• Task directions: Write the listing below out again in full, dropping its pictures.

• Data records:
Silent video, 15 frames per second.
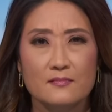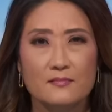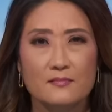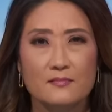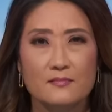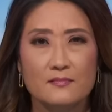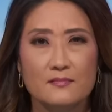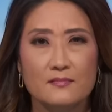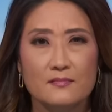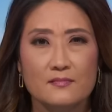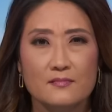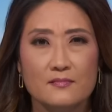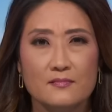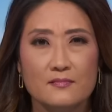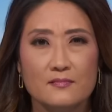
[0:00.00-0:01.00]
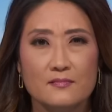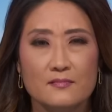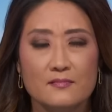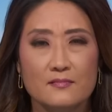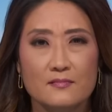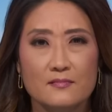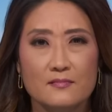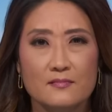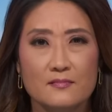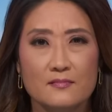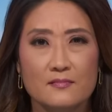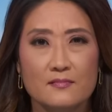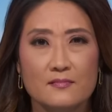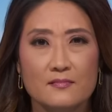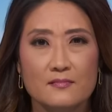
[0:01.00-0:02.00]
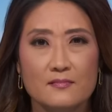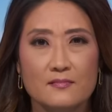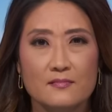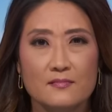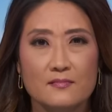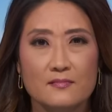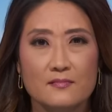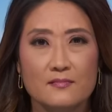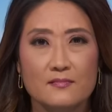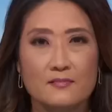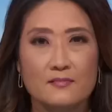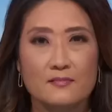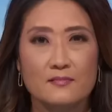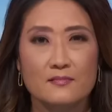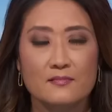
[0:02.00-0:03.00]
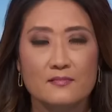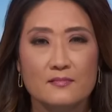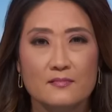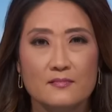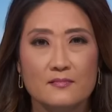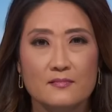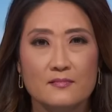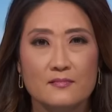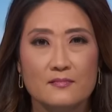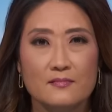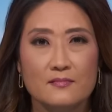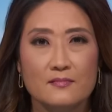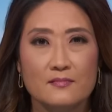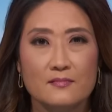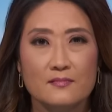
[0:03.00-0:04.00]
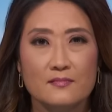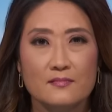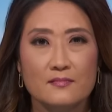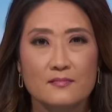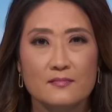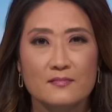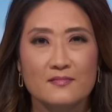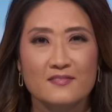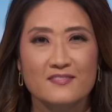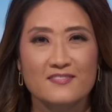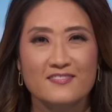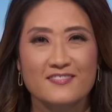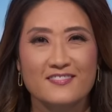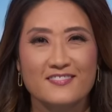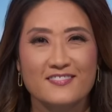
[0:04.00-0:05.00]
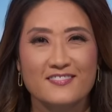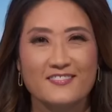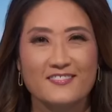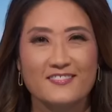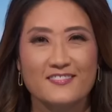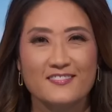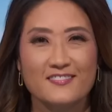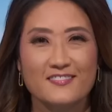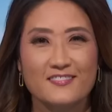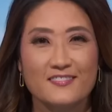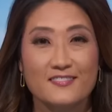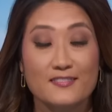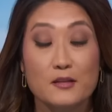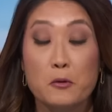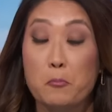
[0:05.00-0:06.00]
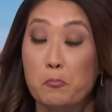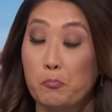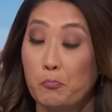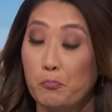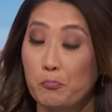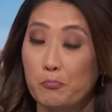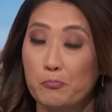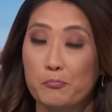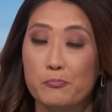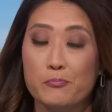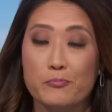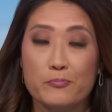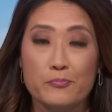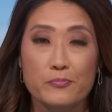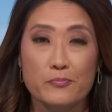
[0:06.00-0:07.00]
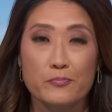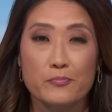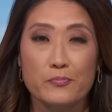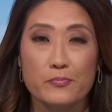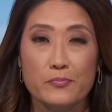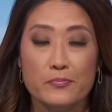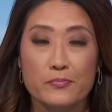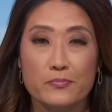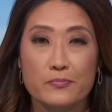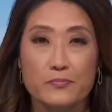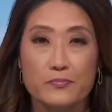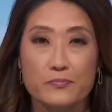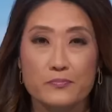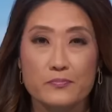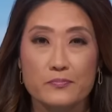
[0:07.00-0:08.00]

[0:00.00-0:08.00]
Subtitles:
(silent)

• Result of this exercise:
Silent video, 15 frames per second.
[0:00.00-0:01.00]
[0:01.00-0:02.00]
[0:02.00-0:03.00]
[0:03.00-0:04.00]
[0:04.00-0:05.00]
[0:05.00-0:06.00]
[0:06.00-0:07.00]
[0:07.00-0:08.00]

[0:00.00-0:08.00]
Subtitles:
(silent)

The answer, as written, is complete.